The executive team at Microsoft (MSFT) makes $113 million per year, but they’re some of the world’s most skilled tech risk managers.
Shareholders pay them this fortune to stay on top of Microsoft’s more than 1,000 risk metrics.
According to S&P, almost every company has more than 1,000 things that might go wrong, risks that must be constantly adapted to.
Bottom Line: These 5% Yielding Dividend Aristocrats Could Potentially Double In The Next 5 Years
When you understand how complex the real world of business and finance is, you realize it’s unsurprising that a handful of aristocrats failed in the last few years. It’s surprising that there are any aristocrats at all.
But that’s the miracle of the stock market.
Anyone with any savings can buy part of a business — not just any business, but some of the best businesses in history.

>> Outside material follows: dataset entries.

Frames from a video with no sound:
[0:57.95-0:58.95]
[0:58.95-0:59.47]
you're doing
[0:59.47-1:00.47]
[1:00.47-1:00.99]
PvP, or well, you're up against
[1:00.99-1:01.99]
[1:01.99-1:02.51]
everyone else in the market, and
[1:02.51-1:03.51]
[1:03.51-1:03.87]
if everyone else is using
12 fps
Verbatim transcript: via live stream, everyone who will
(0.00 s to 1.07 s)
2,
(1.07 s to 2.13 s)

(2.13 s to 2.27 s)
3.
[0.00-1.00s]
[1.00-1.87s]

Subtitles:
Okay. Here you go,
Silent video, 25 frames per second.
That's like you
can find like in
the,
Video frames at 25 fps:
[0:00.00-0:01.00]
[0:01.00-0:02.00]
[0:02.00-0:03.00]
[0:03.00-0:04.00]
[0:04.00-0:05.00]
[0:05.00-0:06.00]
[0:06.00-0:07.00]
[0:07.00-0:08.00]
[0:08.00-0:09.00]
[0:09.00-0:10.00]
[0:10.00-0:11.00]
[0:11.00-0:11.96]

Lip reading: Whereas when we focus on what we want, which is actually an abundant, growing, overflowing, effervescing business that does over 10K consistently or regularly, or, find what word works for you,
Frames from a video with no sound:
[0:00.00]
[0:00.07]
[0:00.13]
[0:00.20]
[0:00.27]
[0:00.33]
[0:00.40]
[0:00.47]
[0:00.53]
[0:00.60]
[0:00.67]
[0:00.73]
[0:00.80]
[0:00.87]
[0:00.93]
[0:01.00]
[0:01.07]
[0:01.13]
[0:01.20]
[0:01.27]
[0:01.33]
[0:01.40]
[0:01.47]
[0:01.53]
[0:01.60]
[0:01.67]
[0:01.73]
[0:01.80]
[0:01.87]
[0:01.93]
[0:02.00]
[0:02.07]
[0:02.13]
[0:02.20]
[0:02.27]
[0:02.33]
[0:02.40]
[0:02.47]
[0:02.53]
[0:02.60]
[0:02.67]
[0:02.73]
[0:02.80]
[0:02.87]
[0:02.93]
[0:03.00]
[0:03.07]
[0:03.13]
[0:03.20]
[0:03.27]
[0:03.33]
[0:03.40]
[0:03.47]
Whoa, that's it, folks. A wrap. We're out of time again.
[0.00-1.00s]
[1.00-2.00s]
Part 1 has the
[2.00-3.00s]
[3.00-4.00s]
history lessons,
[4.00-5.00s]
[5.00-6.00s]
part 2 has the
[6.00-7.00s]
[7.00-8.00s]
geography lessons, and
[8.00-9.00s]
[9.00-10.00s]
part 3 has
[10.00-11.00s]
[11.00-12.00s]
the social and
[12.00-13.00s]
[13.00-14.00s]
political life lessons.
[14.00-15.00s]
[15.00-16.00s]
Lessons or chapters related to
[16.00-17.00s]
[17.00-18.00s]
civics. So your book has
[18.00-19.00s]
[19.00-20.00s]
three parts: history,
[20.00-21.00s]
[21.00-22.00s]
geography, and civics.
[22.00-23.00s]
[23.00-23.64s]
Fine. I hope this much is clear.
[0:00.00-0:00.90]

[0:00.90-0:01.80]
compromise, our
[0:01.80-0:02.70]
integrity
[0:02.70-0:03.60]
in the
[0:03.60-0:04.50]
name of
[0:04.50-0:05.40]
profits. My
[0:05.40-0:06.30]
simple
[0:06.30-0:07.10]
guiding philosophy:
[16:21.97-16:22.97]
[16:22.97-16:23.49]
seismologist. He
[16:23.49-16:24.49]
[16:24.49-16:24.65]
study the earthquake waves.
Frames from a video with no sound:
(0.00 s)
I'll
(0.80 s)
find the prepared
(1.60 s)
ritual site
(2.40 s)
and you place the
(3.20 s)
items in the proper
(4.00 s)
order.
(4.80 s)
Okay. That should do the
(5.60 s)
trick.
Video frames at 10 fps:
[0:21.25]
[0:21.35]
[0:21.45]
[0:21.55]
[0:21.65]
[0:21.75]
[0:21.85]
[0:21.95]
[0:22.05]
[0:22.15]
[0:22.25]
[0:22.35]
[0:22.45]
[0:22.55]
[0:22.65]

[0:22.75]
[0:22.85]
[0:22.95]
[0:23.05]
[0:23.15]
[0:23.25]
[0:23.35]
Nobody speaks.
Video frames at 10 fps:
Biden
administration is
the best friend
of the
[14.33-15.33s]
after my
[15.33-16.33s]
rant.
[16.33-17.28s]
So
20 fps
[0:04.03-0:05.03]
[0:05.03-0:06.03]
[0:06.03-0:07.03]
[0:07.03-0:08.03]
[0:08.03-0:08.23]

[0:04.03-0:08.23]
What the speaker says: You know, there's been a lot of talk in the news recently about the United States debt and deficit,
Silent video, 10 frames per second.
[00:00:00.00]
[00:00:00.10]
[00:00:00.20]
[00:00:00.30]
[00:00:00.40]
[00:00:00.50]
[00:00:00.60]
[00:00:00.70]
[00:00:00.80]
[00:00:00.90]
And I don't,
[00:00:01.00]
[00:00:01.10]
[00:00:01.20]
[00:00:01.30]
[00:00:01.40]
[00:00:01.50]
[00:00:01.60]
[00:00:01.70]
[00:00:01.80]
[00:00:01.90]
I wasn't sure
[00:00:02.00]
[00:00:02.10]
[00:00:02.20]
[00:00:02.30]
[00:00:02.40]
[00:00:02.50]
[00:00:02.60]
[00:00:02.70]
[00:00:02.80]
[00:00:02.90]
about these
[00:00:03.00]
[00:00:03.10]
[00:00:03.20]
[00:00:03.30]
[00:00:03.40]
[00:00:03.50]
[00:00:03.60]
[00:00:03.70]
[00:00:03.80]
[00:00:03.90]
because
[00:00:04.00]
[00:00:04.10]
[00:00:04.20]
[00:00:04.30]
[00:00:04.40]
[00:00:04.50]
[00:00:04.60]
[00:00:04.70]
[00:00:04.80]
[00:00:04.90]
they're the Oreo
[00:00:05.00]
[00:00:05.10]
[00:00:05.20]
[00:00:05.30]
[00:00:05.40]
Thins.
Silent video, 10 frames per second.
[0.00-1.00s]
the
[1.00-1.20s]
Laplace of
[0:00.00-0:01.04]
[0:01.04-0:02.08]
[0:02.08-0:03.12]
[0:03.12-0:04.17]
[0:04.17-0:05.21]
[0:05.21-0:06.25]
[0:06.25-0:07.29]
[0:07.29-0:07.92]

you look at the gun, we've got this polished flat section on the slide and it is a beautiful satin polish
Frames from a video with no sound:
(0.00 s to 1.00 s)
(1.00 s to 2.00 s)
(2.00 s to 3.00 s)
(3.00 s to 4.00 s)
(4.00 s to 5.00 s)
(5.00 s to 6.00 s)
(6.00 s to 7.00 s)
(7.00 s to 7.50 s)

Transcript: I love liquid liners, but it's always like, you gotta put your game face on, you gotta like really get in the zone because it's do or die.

Businesses run by skilled, adaptable, and trustworthy executives staffed by armies of skilled and intelligent workers.
All are working hard to solve problems for customers and, ultimately, the world.
This is the genius of global capitalism, and the stock market lets you harness this genius to live your dreams.
Fortunately, it’s never been easier for anyone with savings to make money while they sleep, entrusting their money with some of the greatest companies in world history.